I thought I had tried every way of cooking fish: steaming, boiling, grilling, broiling and microwaving. Well the other night brought me a new variation. I had two beautiful fillets of wild striped bass--skin on--gently lain in a shallow roasting pan just large enough to hold them. I put them to one side while I concentrated on the salad and potatoes.
Fortunately, I had remembered to turn on the oven to my usual 500 F. with one rack at the top and one near the bottom. I washed the salad and got the dressing ingredients ready. Unlike most people I sdon't make the dressing apart and ahed. By now, I know what it will take.

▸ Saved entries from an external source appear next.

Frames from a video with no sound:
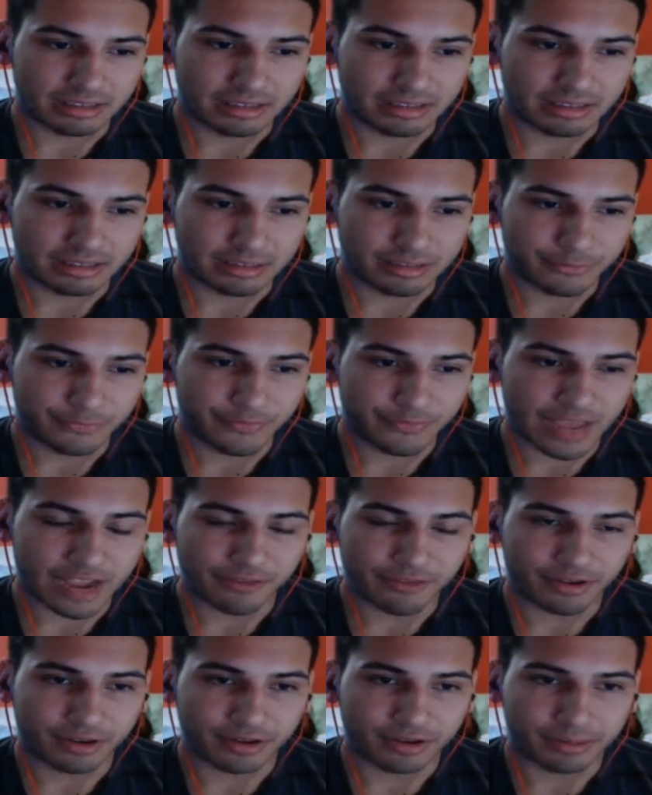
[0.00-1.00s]

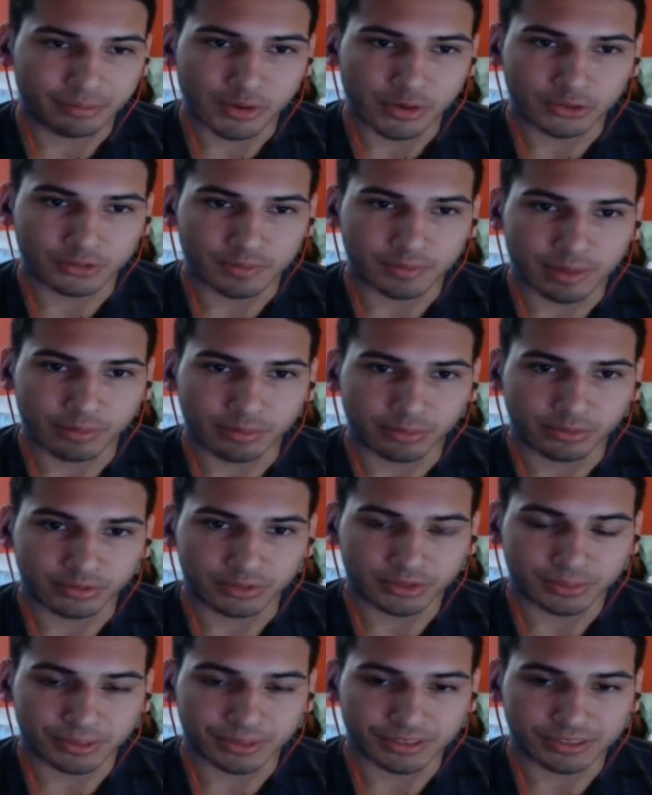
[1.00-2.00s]
favorite and most memorable
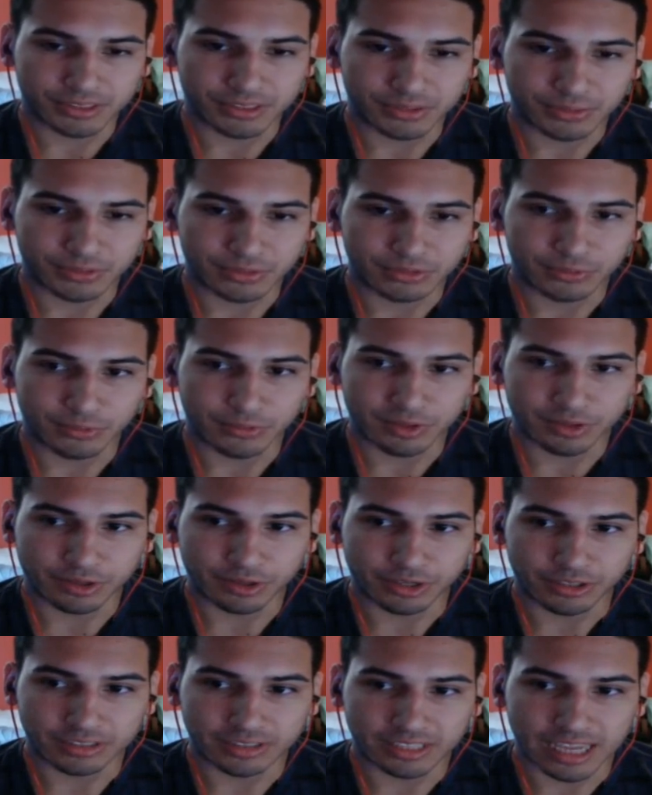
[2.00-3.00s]
experiences was with
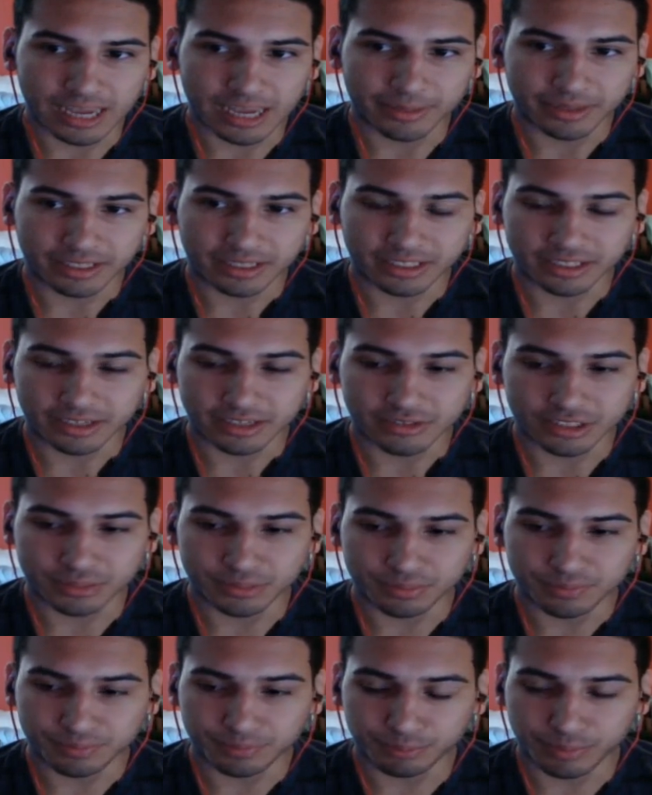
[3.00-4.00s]
Curse Gaming. Just
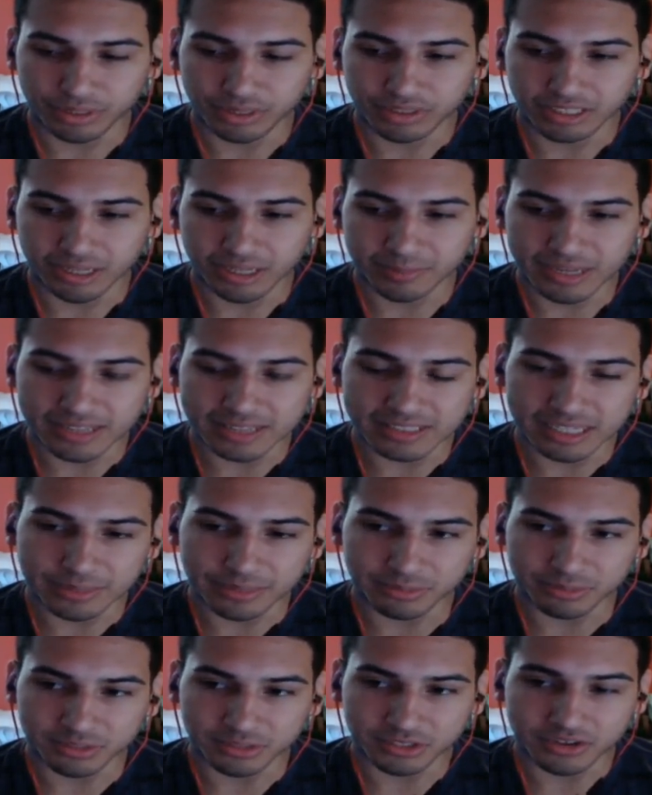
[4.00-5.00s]
building up that team from
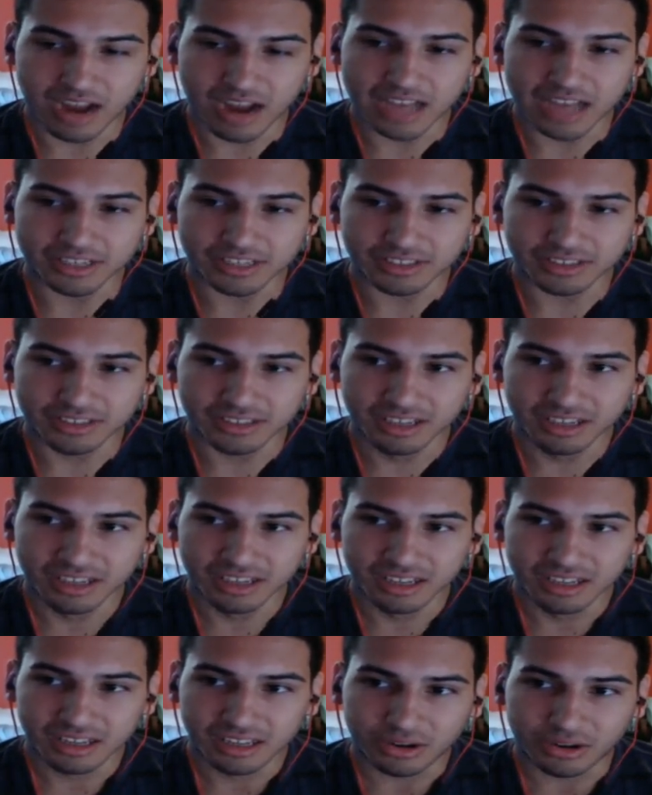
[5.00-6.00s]
scratch,
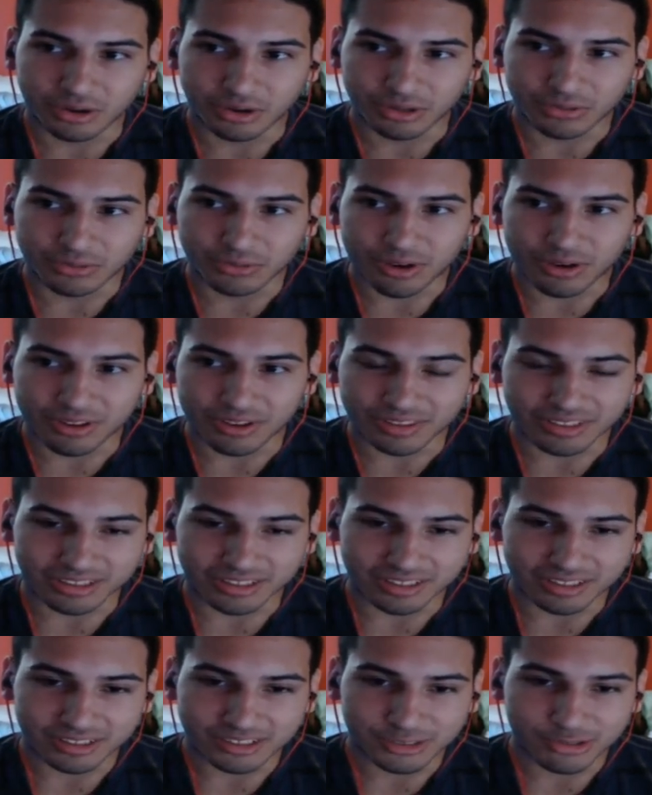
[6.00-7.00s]
going through all the
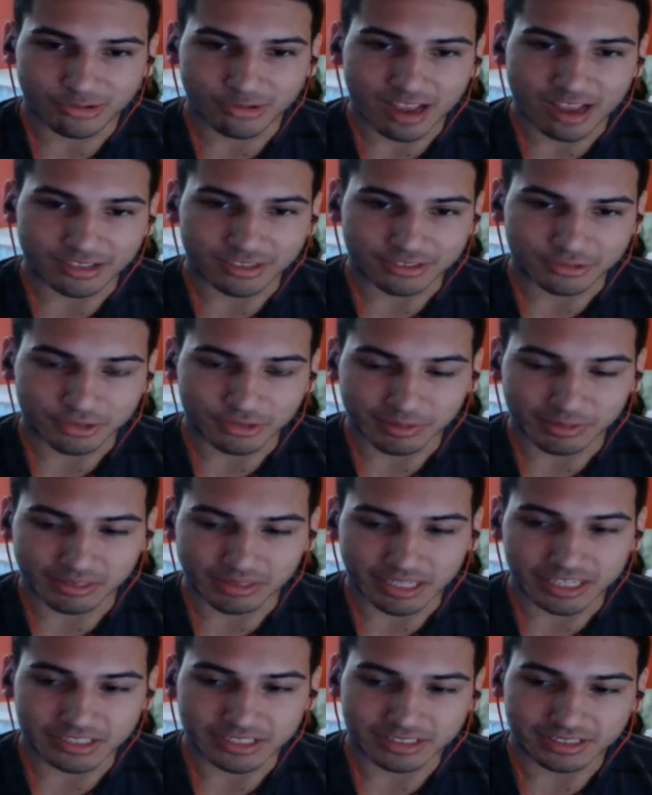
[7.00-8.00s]
trials and
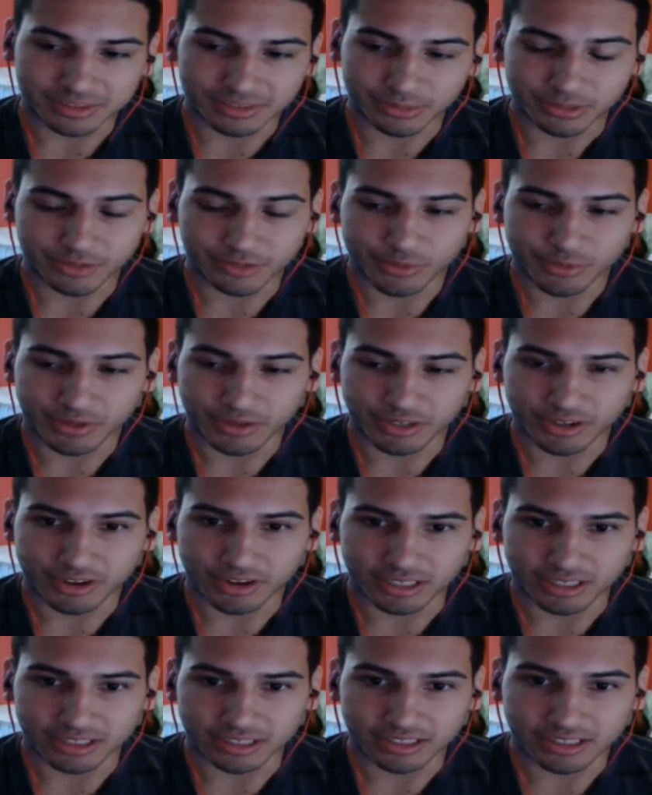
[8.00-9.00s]
tribulations, or whatever you want to call
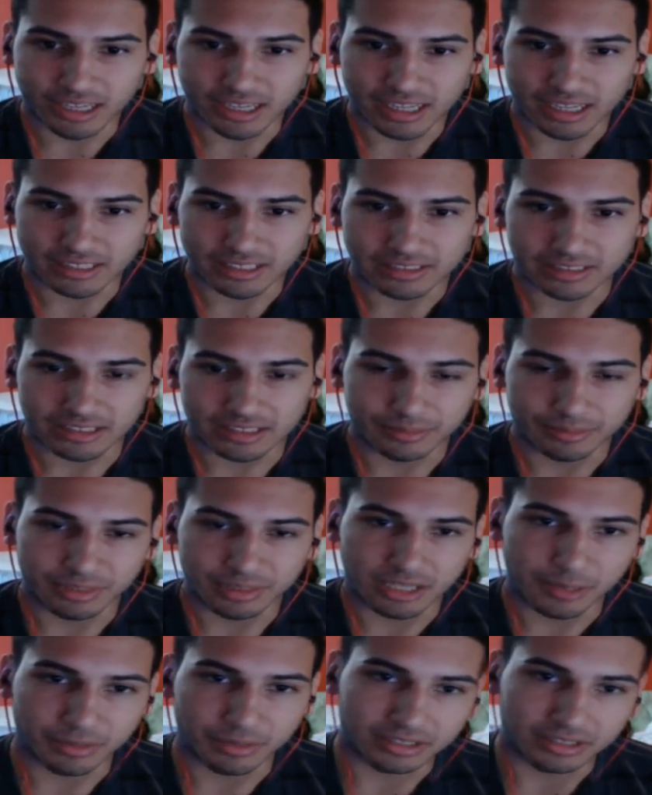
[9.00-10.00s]
it, and
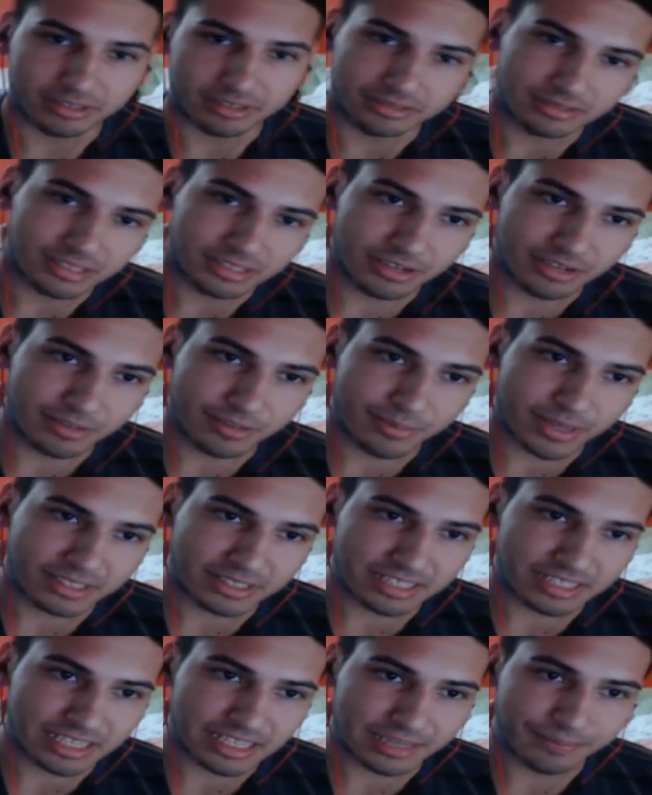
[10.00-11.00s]
becoming, the best
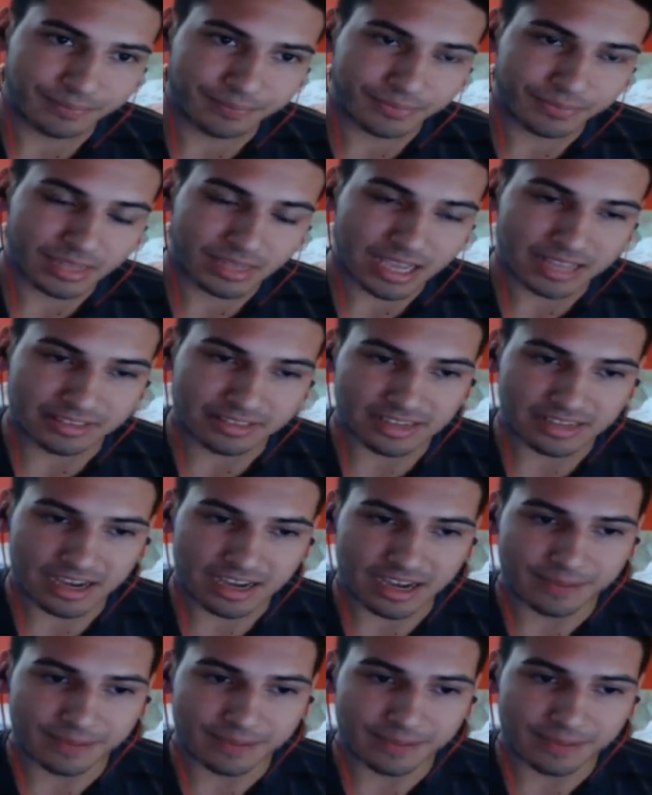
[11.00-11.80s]
team at the time.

I put the baby--creamer--potatoes in another roasting pan and slicked them with olive oil. I slipped them onto the lowest shelf thinking that they would take thirty minute about twice the time needed for the fish, around three inches thick.

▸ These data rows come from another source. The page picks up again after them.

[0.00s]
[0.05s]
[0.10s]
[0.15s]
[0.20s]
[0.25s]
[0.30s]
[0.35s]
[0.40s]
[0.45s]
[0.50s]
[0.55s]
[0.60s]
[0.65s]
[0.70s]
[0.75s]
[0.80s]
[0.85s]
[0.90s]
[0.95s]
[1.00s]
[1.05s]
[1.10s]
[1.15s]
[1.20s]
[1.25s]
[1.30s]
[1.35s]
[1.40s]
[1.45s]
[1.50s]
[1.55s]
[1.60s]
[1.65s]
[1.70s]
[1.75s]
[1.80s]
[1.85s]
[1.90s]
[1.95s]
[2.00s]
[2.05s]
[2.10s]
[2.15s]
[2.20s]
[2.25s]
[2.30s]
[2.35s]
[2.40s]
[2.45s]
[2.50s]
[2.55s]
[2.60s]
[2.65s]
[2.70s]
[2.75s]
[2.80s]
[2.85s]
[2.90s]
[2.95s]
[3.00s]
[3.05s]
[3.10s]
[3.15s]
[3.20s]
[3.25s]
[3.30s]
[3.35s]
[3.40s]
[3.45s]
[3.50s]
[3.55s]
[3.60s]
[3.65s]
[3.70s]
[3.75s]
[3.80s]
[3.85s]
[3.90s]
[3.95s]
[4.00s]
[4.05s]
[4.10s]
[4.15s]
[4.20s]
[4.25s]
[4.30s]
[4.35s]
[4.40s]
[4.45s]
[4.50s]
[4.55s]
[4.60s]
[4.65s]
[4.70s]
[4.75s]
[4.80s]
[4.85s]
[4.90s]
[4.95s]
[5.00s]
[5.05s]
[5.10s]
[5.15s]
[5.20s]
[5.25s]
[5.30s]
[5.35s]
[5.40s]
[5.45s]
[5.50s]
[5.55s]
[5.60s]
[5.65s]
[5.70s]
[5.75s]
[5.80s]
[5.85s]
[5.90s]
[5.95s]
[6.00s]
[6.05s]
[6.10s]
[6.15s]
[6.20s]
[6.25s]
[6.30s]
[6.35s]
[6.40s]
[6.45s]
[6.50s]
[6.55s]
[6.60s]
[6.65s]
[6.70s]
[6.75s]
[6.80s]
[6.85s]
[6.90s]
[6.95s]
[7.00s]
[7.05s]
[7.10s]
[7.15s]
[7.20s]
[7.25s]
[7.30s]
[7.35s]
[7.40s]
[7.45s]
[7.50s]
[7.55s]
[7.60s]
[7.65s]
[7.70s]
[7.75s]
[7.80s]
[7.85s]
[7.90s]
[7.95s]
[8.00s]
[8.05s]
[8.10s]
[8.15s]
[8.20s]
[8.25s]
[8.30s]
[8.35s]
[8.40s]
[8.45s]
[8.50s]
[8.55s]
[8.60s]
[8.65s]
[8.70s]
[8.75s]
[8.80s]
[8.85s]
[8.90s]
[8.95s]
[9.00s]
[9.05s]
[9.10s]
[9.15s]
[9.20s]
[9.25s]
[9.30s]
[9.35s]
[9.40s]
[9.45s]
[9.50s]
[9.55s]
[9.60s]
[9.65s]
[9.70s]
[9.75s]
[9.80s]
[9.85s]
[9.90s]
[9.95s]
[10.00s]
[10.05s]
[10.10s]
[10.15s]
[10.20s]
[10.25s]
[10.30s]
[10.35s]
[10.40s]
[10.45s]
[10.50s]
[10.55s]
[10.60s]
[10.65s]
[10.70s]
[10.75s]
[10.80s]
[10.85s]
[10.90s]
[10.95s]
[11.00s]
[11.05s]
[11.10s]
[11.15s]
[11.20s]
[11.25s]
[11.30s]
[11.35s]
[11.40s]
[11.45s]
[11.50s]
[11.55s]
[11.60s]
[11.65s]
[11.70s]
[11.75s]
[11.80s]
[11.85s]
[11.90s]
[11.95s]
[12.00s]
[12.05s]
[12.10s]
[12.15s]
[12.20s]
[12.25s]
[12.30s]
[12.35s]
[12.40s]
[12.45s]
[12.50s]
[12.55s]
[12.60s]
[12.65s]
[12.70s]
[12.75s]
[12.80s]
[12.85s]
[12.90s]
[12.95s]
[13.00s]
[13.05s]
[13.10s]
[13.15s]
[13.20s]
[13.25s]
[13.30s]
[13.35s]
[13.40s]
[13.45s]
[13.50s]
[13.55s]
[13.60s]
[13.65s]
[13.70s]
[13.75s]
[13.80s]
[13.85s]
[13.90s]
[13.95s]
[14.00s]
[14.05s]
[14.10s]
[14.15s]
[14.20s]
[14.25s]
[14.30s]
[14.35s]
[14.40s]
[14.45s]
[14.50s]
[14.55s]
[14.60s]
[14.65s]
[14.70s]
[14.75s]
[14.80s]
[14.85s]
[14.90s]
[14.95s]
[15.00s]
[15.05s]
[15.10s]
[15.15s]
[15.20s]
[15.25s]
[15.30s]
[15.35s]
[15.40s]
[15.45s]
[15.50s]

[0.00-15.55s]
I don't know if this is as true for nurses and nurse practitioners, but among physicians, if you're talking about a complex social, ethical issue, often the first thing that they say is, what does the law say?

I put the potatoes on the bottom shelf, set the table, made apitcher of water and tossed the salad. I looked at my watch and to my horro realize I haad only left about seven minutes for the fish. When I took the potatoes out and checked the fish and, of course, it wasn't cooked. What to do? I thought that the bottom shelf was hotter. I quickly put the fish pan on it.
Miracles: the fish came out beautifullu cooked.
I wil try this on purpose another time.

Sunday, May 15, 2011

Intolerant Gourmet

Proofs have been read two times. Photos have been taken. I'm beginning to believe this book will come out. I hope you like it.